[WHAT YOU HAVE TO DO]
Lines from the one containing "[1:03.50-1:03.97]" through the last line of the data are to be returned exactly, both ends included, minus any pictures.
--- TASK INPUTS ---
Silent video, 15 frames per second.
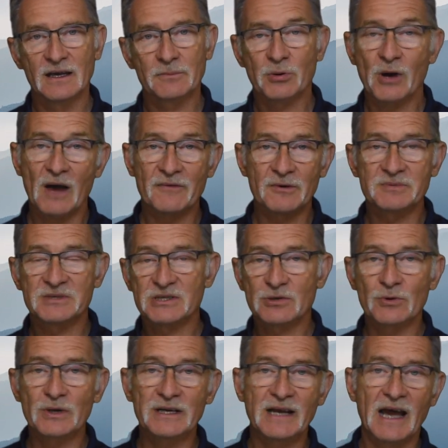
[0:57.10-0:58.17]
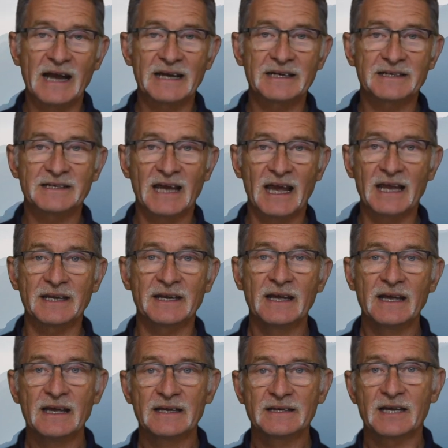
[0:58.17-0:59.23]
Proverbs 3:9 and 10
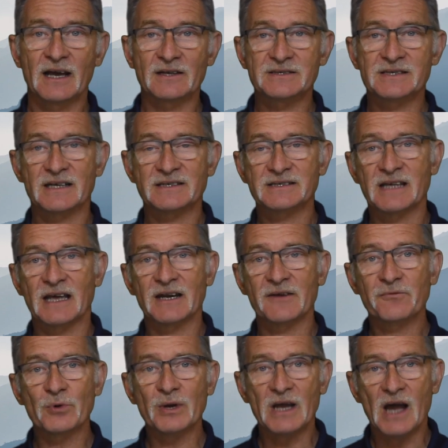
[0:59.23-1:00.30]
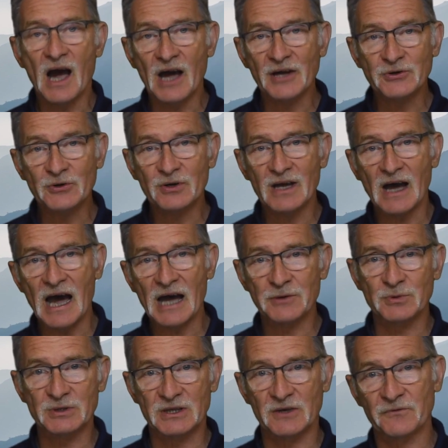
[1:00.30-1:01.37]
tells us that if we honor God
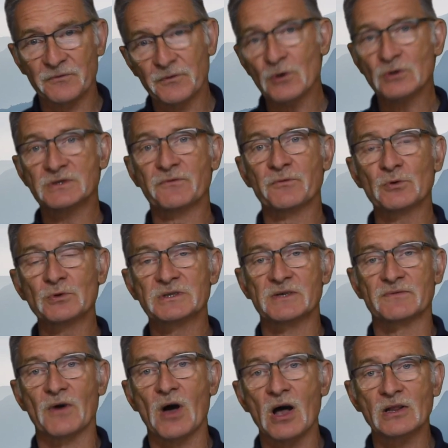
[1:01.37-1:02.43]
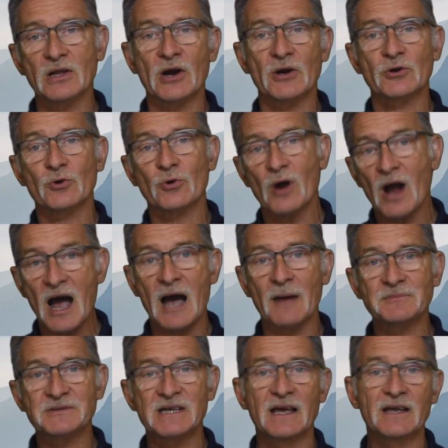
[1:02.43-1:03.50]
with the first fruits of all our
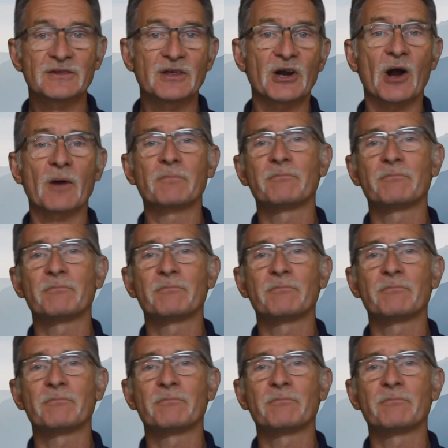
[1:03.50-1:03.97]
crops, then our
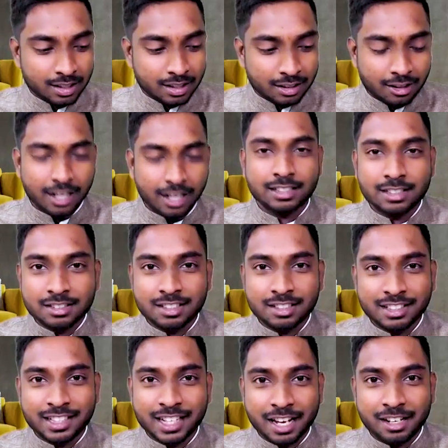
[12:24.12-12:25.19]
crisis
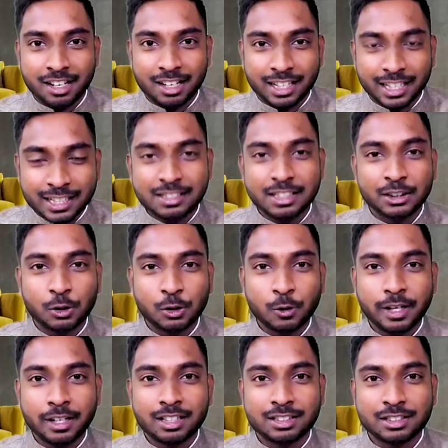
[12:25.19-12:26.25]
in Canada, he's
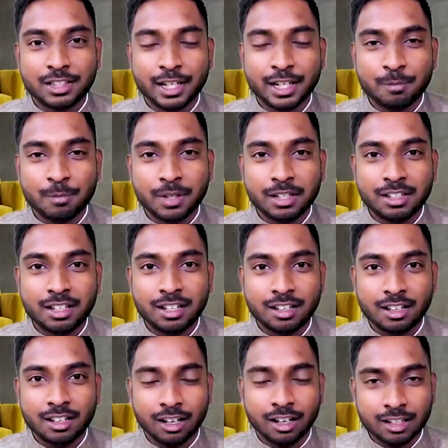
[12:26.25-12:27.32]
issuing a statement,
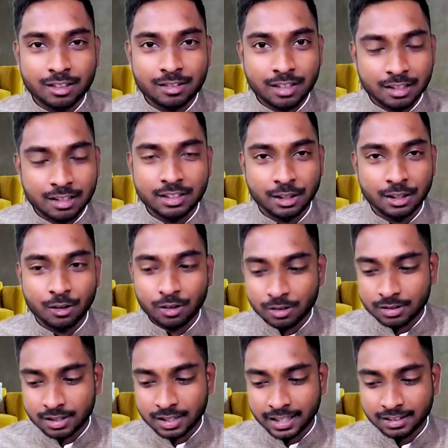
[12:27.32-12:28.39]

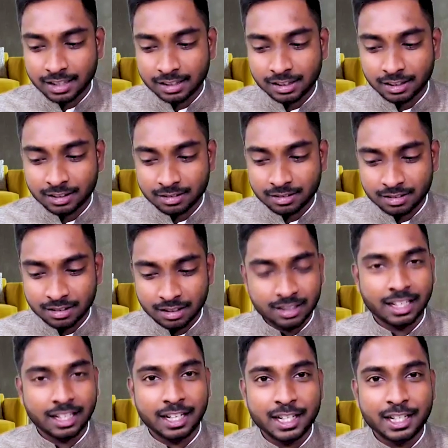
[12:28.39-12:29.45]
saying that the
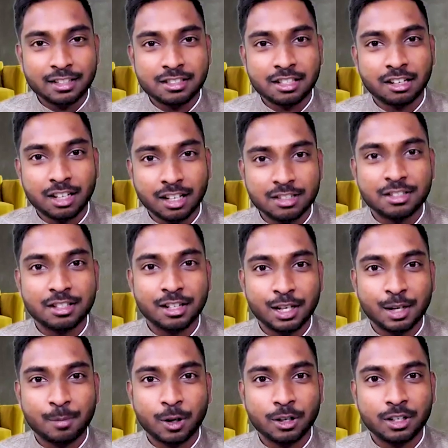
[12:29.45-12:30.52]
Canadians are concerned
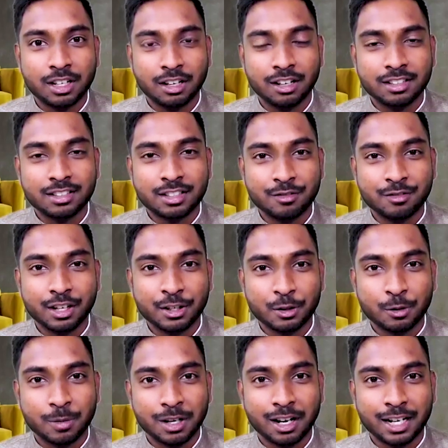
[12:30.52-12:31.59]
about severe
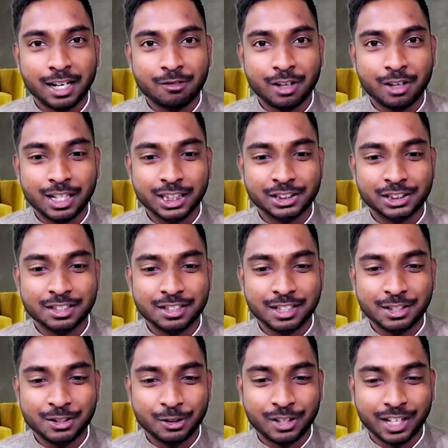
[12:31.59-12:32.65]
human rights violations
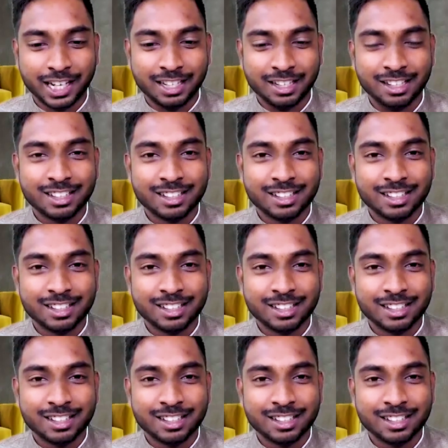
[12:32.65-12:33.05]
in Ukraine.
---
[SOLUTION TO THIS PROBLEM]
[1:03.50-1:03.97]
crops, then our
[12:24.12-12:25.19]
crisis
[12:25.19-12:26.25]
in Canada, he's
[12:26.25-12:27.32]
issuing a statement,
[12:27.32-12:28.39]

[12:28.39-12:29.45]
saying that the
[12:29.45-12:30.52]
Canadians are concerned
[12:30.52-12:31.59]
about severe
[12:31.59-12:32.65]
human rights violations
[12:32.65-12:33.05]
in Ukraine.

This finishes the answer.